▶ [What you need to do] Repeat these records exactly, pictures excluded.
-- Exercise inputs follows --
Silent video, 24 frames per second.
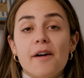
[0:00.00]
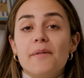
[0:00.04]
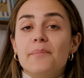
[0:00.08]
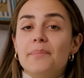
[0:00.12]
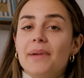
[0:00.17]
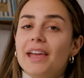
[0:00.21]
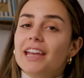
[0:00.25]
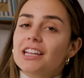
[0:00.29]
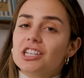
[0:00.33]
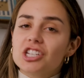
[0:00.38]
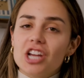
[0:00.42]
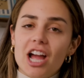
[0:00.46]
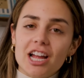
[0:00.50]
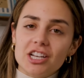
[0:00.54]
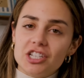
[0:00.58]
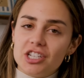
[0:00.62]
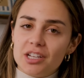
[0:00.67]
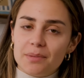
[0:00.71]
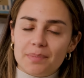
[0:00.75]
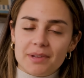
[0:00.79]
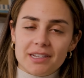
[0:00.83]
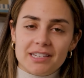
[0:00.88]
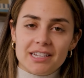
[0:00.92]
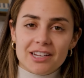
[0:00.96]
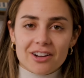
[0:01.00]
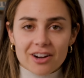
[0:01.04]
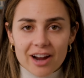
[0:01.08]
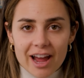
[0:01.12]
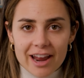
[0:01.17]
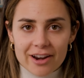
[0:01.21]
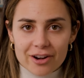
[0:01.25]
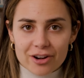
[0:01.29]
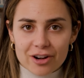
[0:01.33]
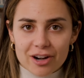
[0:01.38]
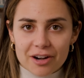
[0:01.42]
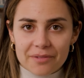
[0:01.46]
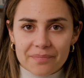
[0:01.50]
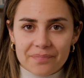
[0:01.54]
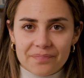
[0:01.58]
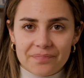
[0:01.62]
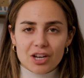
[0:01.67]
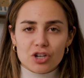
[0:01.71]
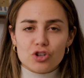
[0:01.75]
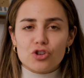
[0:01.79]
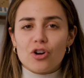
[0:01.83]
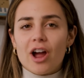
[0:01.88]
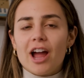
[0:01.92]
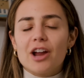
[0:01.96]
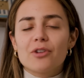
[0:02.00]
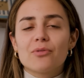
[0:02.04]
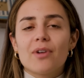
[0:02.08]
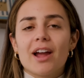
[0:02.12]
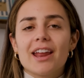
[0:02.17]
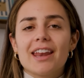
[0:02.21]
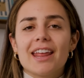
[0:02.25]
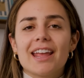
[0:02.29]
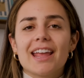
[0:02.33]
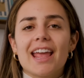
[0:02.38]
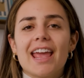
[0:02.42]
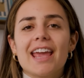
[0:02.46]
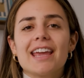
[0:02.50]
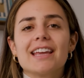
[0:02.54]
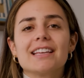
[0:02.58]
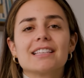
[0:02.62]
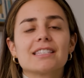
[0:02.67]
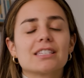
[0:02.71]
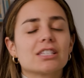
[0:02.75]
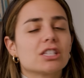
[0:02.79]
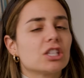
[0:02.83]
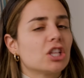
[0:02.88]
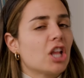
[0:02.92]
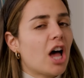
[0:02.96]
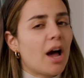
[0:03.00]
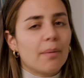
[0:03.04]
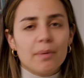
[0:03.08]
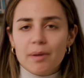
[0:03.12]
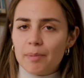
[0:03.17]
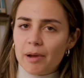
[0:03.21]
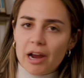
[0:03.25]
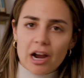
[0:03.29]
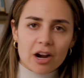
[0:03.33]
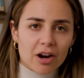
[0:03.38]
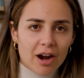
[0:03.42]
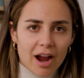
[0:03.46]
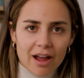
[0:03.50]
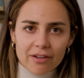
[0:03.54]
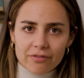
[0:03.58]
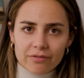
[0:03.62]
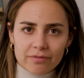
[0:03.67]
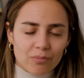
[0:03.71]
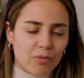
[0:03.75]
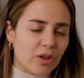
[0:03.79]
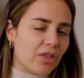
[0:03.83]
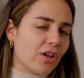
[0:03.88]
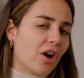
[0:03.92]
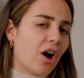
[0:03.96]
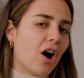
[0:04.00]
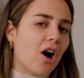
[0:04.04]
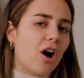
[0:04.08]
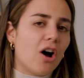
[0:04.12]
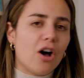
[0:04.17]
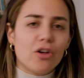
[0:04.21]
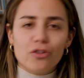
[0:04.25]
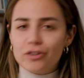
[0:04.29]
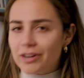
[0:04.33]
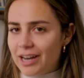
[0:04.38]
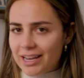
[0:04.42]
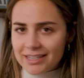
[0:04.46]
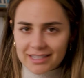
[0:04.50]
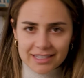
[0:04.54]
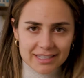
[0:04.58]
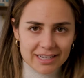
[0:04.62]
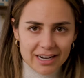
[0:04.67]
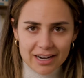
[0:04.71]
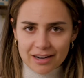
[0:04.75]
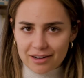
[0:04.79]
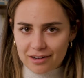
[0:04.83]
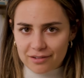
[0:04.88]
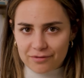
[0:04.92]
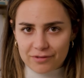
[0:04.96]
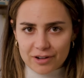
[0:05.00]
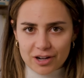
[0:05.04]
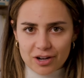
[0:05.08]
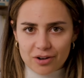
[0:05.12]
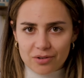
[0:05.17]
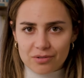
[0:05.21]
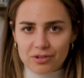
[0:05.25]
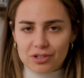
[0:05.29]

Make ChatGPT your editor. Try writing a sloppy paragraph with all the necessary info.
-- Exercise inputs concluded --
▶ [Exercise answer]
Silent video, 24 frames per second.
[0:00.00]
[0:00.04]
[0:00.08]
[0:00.12]
[0:00.17]
[0:00.21]
[0:00.25]
[0:00.29]
[0:00.33]
[0:00.38]
[0:00.42]
[0:00.46]
[0:00.50]
[0:00.54]
[0:00.58]
[0:00.62]
[0:00.67]
[0:00.71]
[0:00.75]
[0:00.79]
[0:00.83]
[0:00.88]
[0:00.92]
[0:00.96]
[0:01.00]
[0:01.04]
[0:01.08]
[0:01.12]
[0:01.17]
[0:01.21]
[0:01.25]
[0:01.29]
[0:01.33]
[0:01.38]
[0:01.42]
[0:01.46]
[0:01.50]
[0:01.54]
[0:01.58]
[0:01.62]
[0:01.67]
[0:01.71]
[0:01.75]
[0:01.79]
[0:01.83]
[0:01.88]
[0:01.92]
[0:01.96]
[0:02.00]
[0:02.04]
[0:02.08]
[0:02.12]
[0:02.17]
[0:02.21]
[0:02.25]
[0:02.29]
[0:02.33]
[0:02.38]
[0:02.42]
[0:02.46]
[0:02.50]
[0:02.54]
[0:02.58]
[0:02.62]
[0:02.67]
[0:02.71]
[0:02.75]
[0:02.79]
[0:02.83]
[0:02.88]
[0:02.92]
[0:02.96]
[0:03.00]
[0:03.04]
[0:03.08]
[0:03.12]
[0:03.17]
[0:03.21]
[0:03.25]
[0:03.29]
[0:03.33]
[0:03.38]
[0:03.42]
[0:03.46]
[0:03.50]
[0:03.54]
[0:03.58]
[0:03.62]
[0:03.67]
[0:03.71]
[0:03.75]
[0:03.79]
[0:03.83]
[0:03.88]
[0:03.92]
[0:03.96]
[0:04.00]
[0:04.04]
[0:04.08]
[0:04.12]
[0:04.17]
[0:04.21]
[0:04.25]
[0:04.29]
[0:04.33]
[0:04.38]
[0:04.42]
[0:04.46]
[0:04.50]
[0:04.54]
[0:04.58]
[0:04.62]
[0:04.67]
[0:04.71]
[0:04.75]
[0:04.79]
[0:04.83]
[0:04.88]
[0:04.92]
[0:04.96]
[0:05.00]
[0:05.04]
[0:05.08]
[0:05.12]
[0:05.17]
[0:05.21]
[0:05.25]
[0:05.29]

Make ChatGPT your editor. Try writing a sloppy paragraph with all the necessary info.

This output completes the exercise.